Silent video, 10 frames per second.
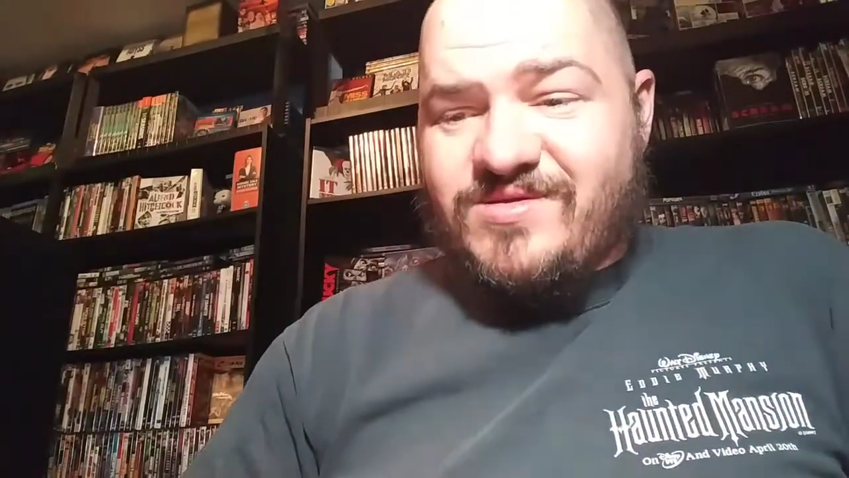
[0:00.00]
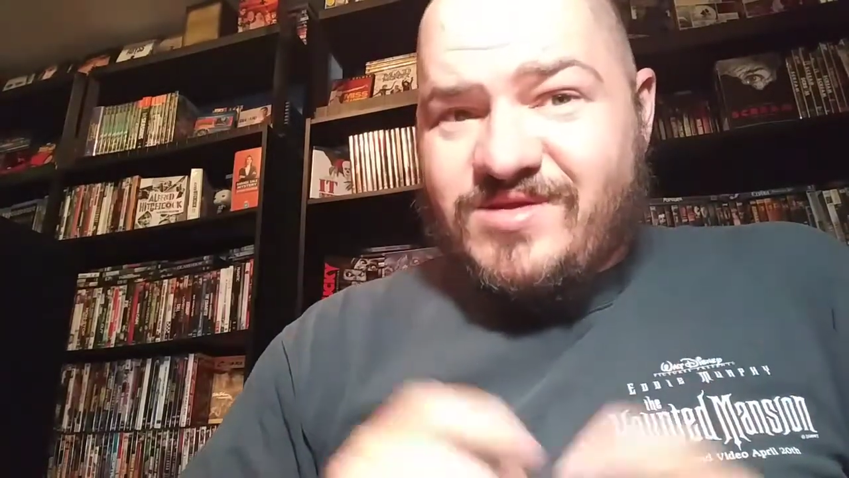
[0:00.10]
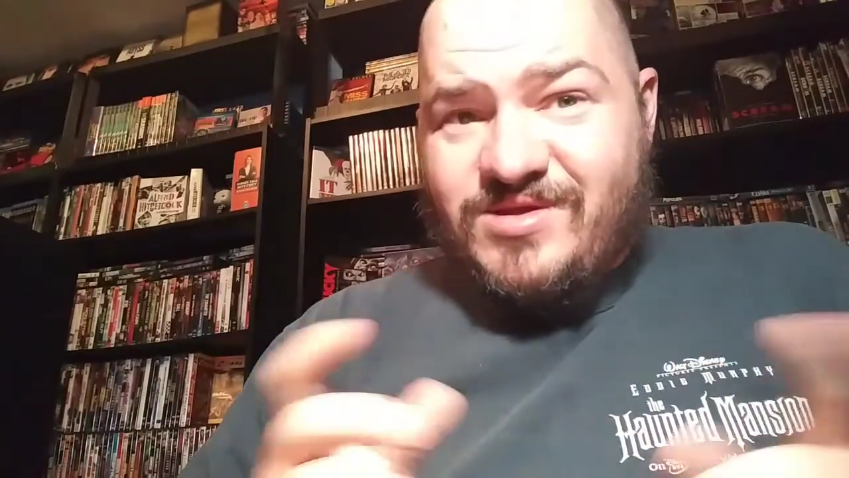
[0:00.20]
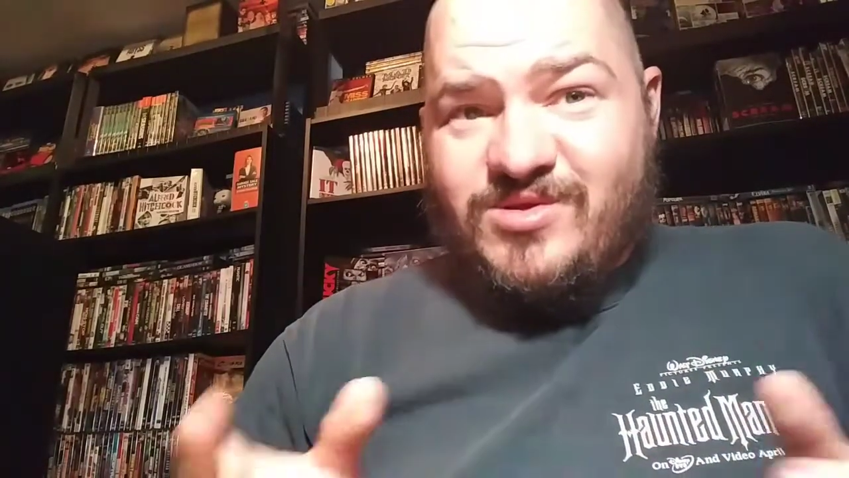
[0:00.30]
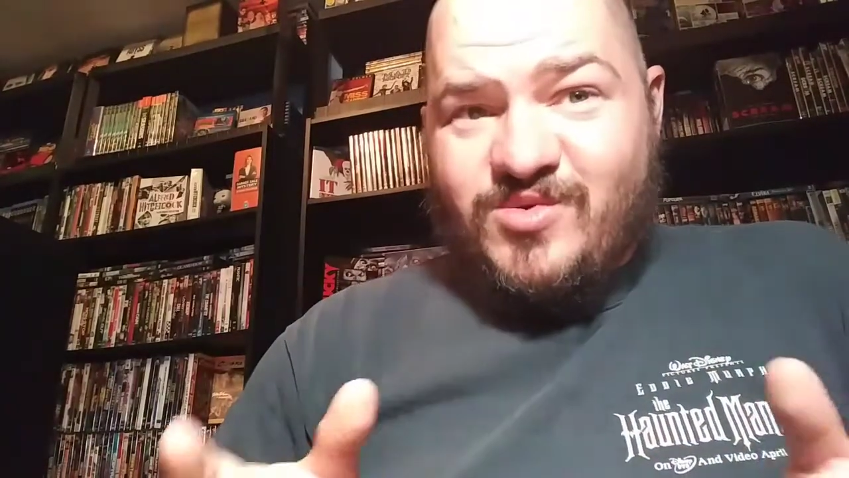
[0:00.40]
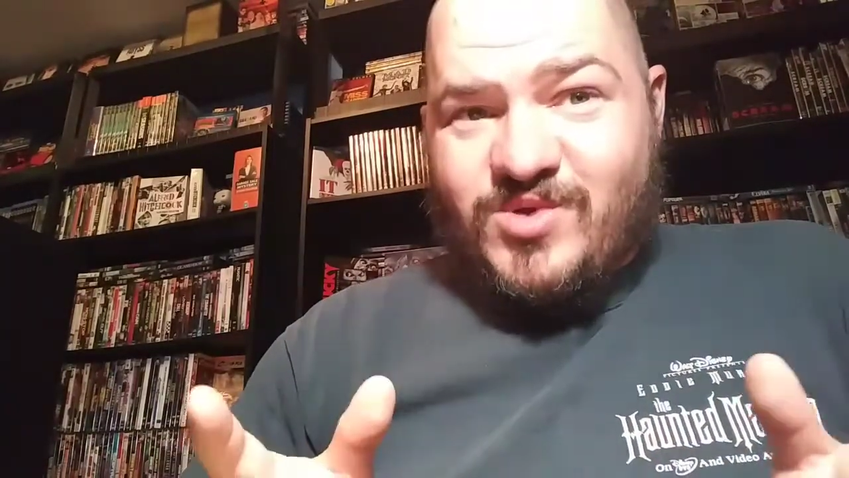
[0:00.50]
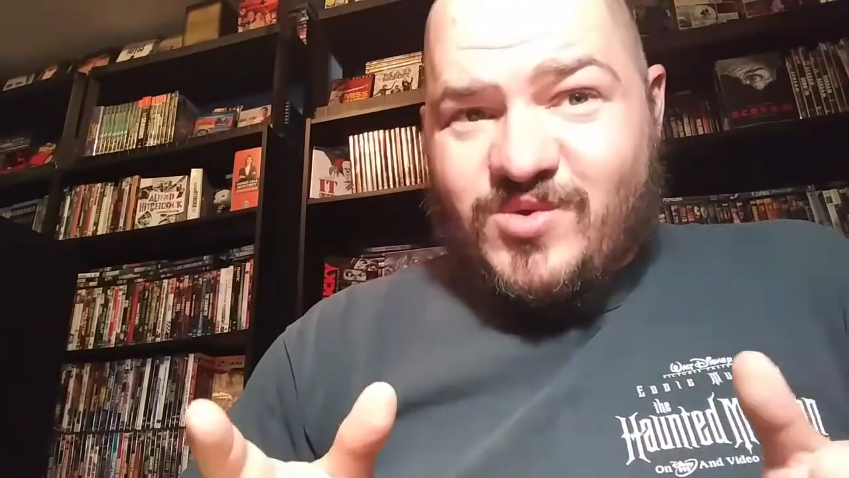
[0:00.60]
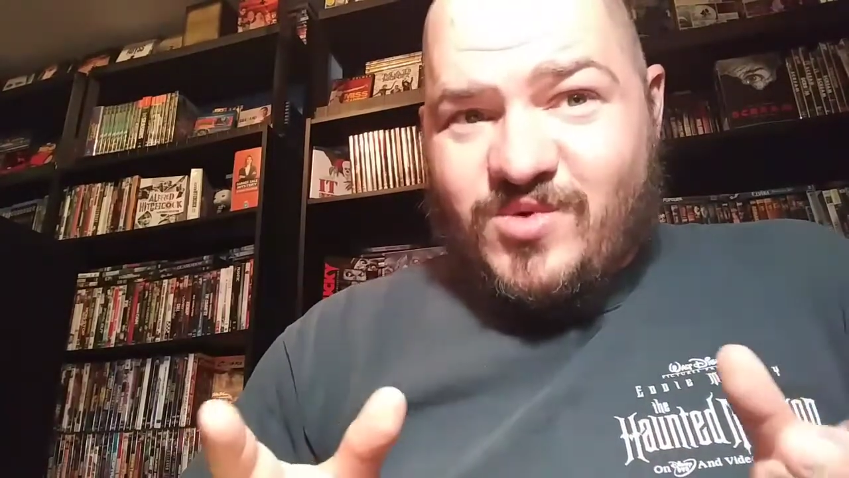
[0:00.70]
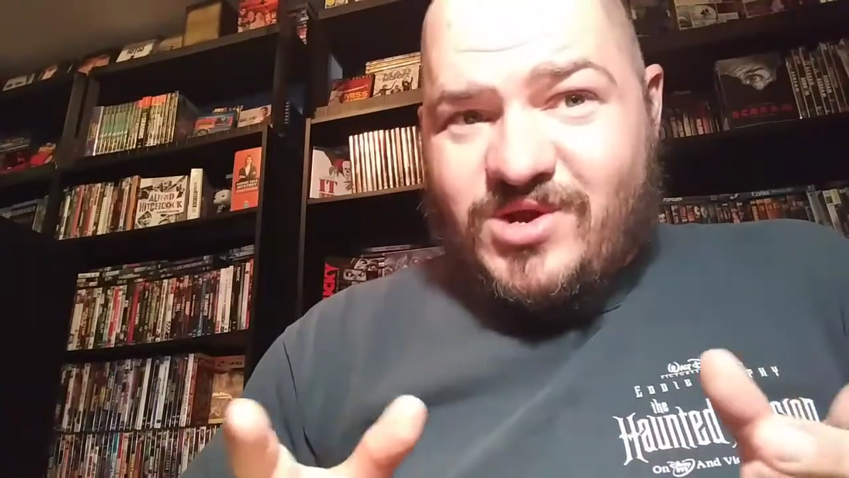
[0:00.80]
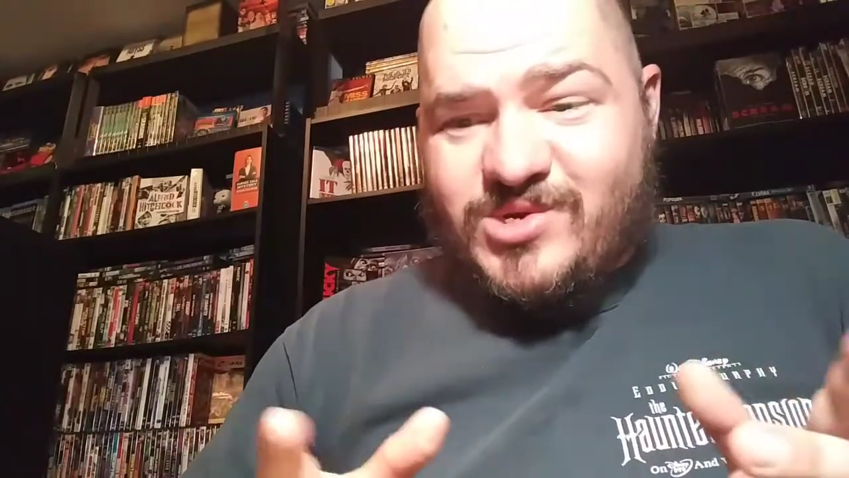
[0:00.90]
Need to
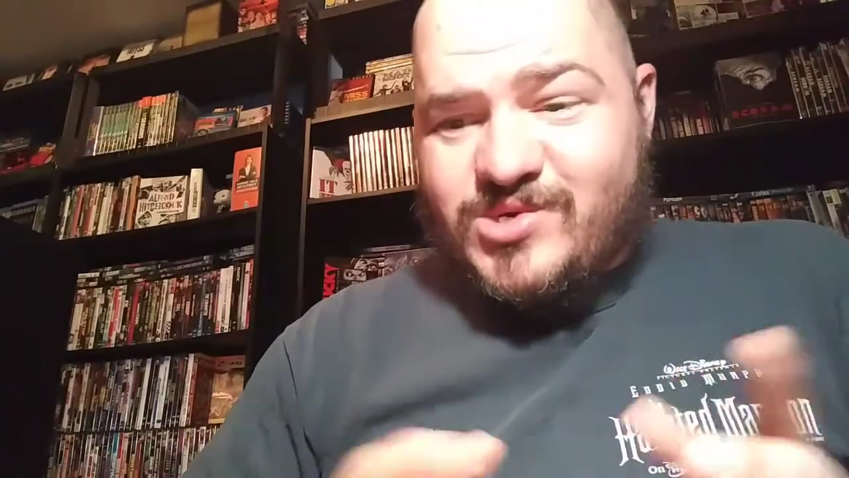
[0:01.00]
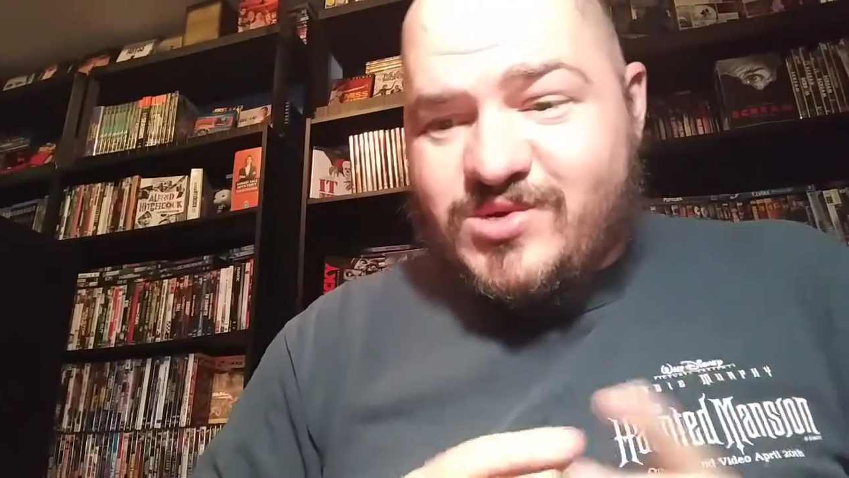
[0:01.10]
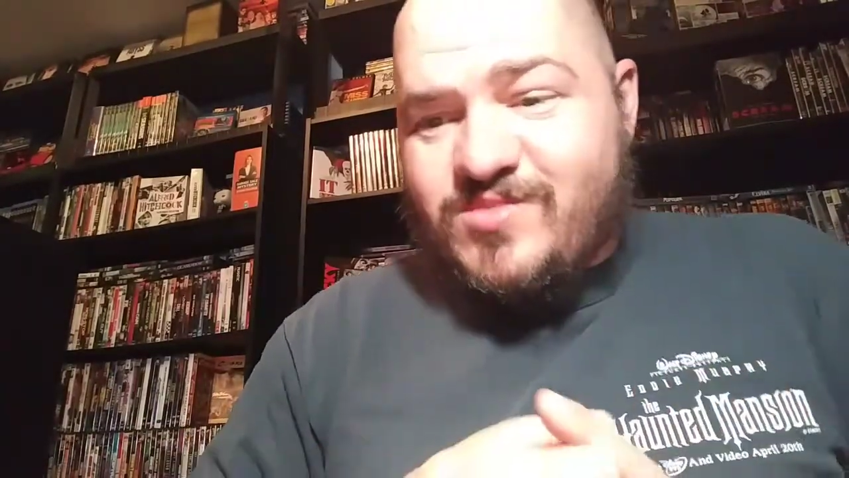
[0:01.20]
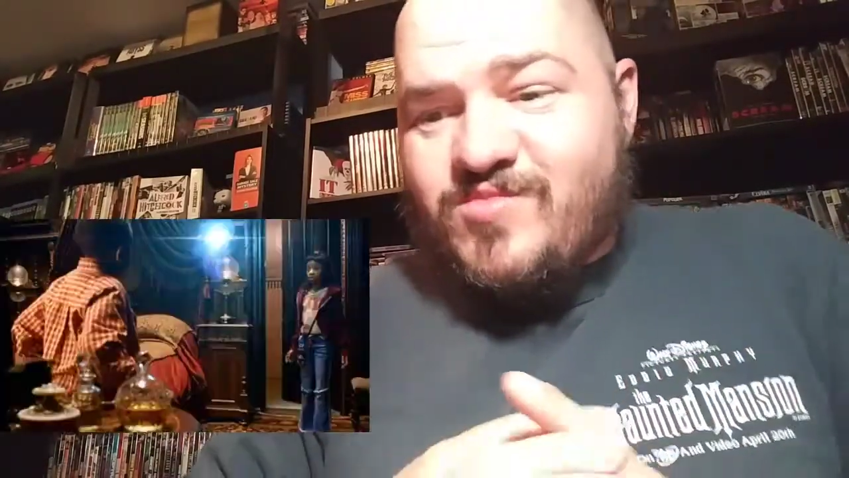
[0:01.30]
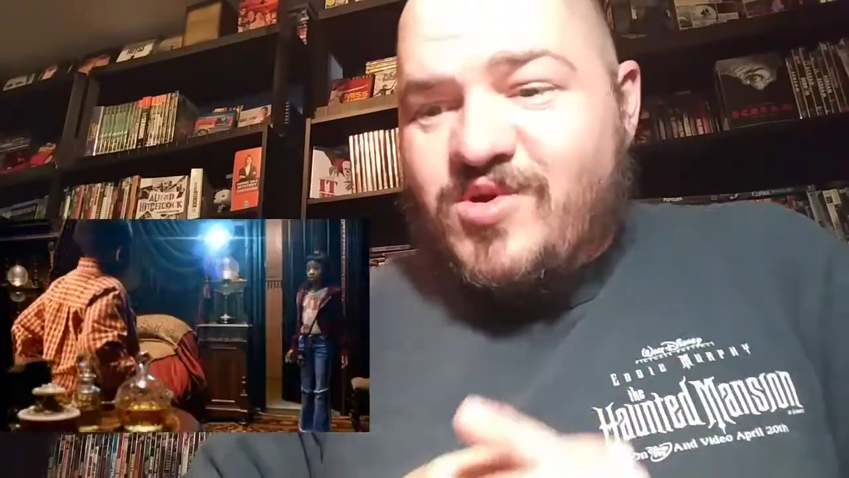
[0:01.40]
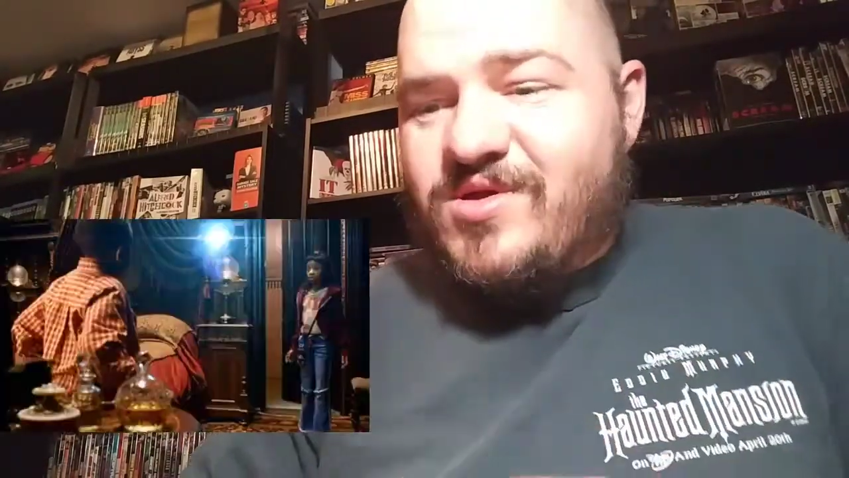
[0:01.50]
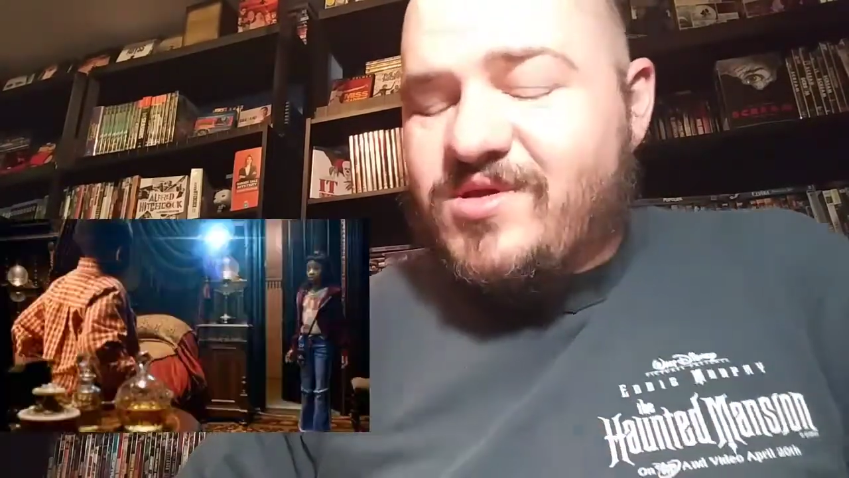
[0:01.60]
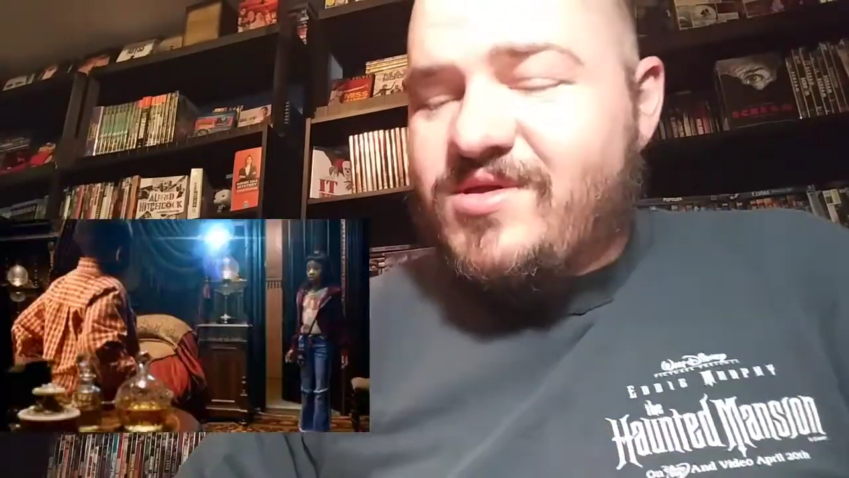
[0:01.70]
rewatch it, but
· · · ·
Assigned task:
Everything in the listing above must be retyped exactly, except for the pictures.

Result of this exercise:
Silent video, 10 frames per second.
[0:00.00]
[0:00.10]
[0:00.20]
[0:00.30]
[0:00.40]
[0:00.50]
[0:00.60]
[0:00.70]
[0:00.80]
[0:00.90]
Need to
[0:01.00]
[0:01.10]
[0:01.20]
[0:01.30]
[0:01.40]
[0:01.50]
[0:01.60]
[0:01.70]
rewatch it, but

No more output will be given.